Top of DATA FOR THIS EXERCISE

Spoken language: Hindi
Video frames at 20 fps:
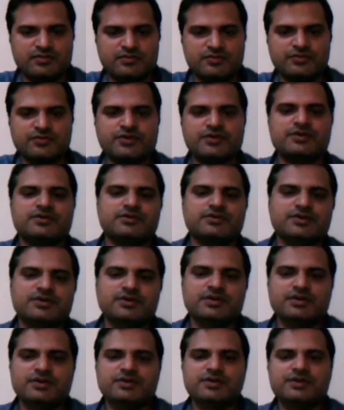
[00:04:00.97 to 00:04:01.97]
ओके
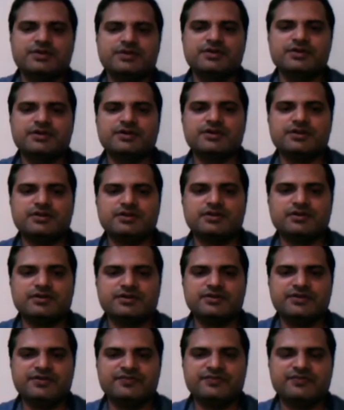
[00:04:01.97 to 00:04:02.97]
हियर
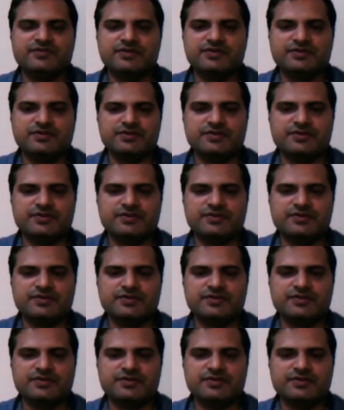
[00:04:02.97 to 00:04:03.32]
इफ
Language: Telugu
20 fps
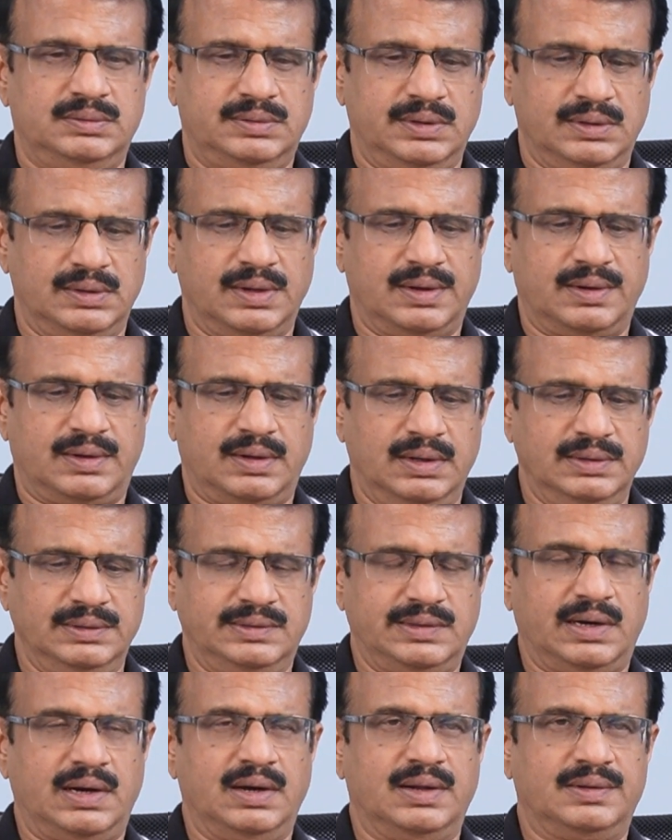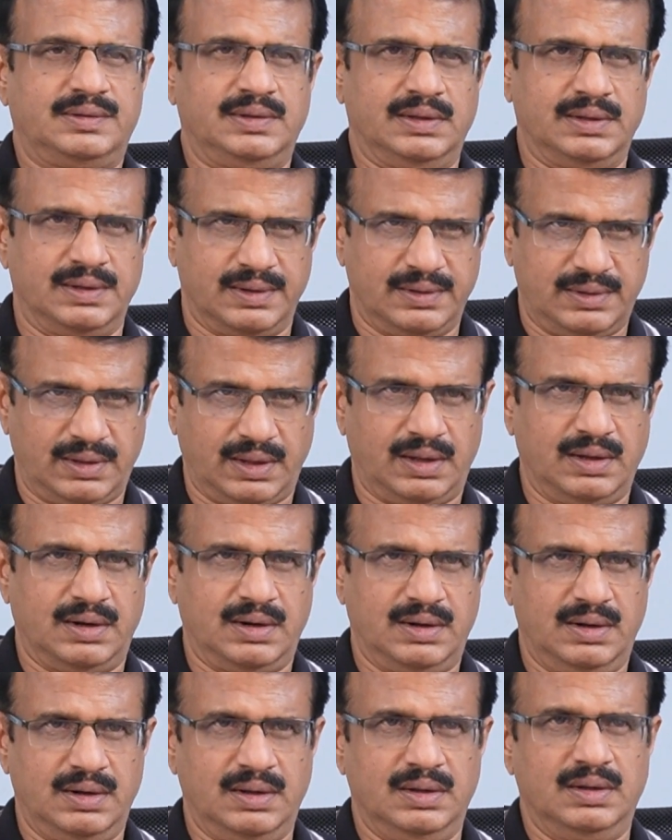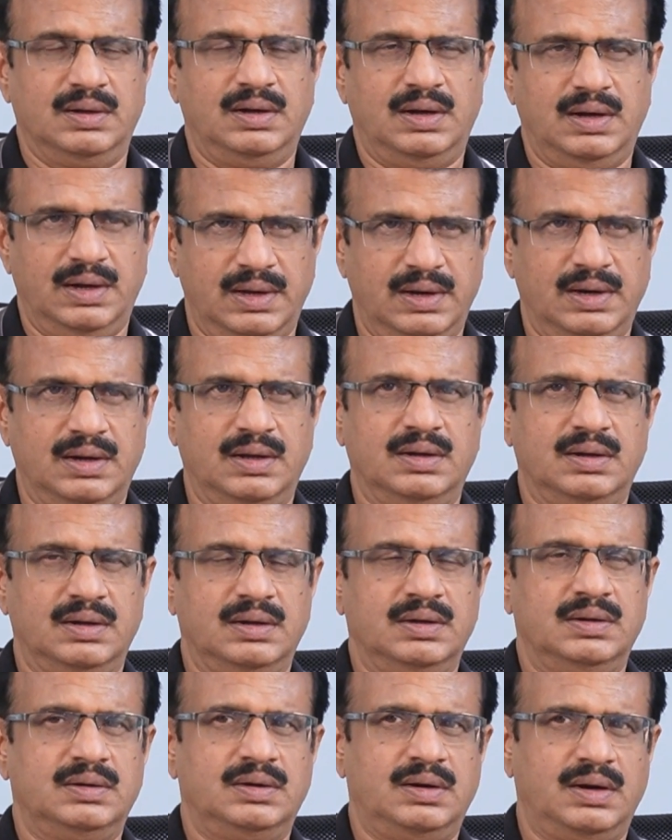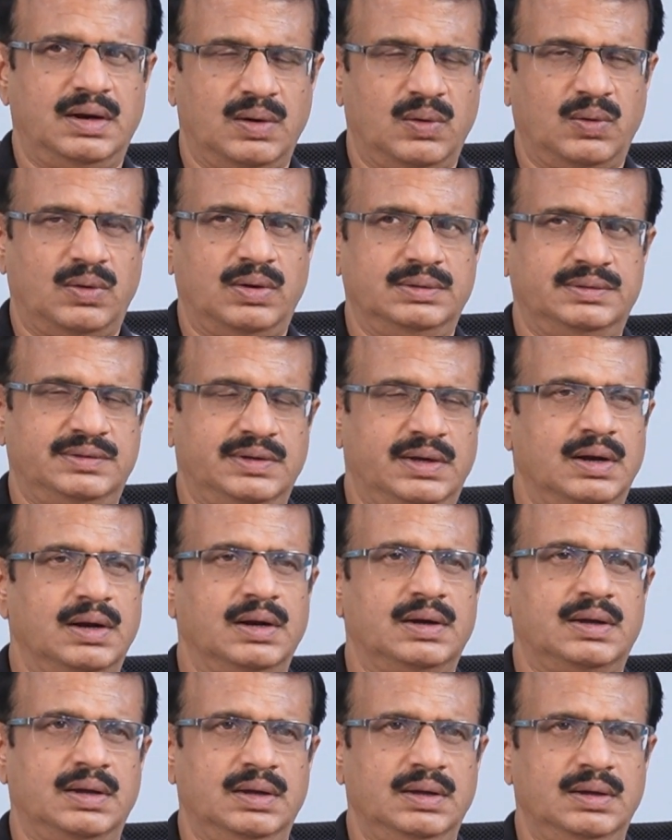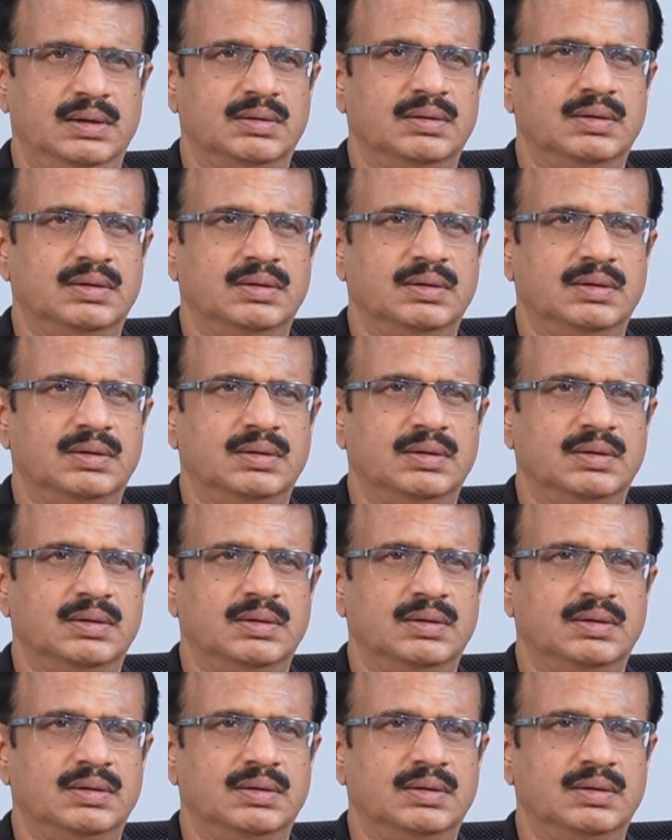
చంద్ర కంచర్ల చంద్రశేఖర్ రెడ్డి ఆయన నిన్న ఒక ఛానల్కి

Bottom of DATA FOR THIS EXERCISE

→ EXERCISE GOAL: Leaving the pictures out, copy exactly the lines from the line that contains "Video frames at" to the last line of the data, both ends included.

→ RESULT OF THE EXERCISE:
Video frames at 20 fps:
[00:04:00.97 to 00:04:01.97]
ओके
[00:04:01.97 to 00:04:02.97]
हियर
[00:04:02.97 to 00:04:03.32]
इफ
Language: Telugu
20 fps
చంద్ర కంచర్ల చంద్రశేఖర్ రెడ్డి ఆయన నిన్న ఒక ఛానల్కి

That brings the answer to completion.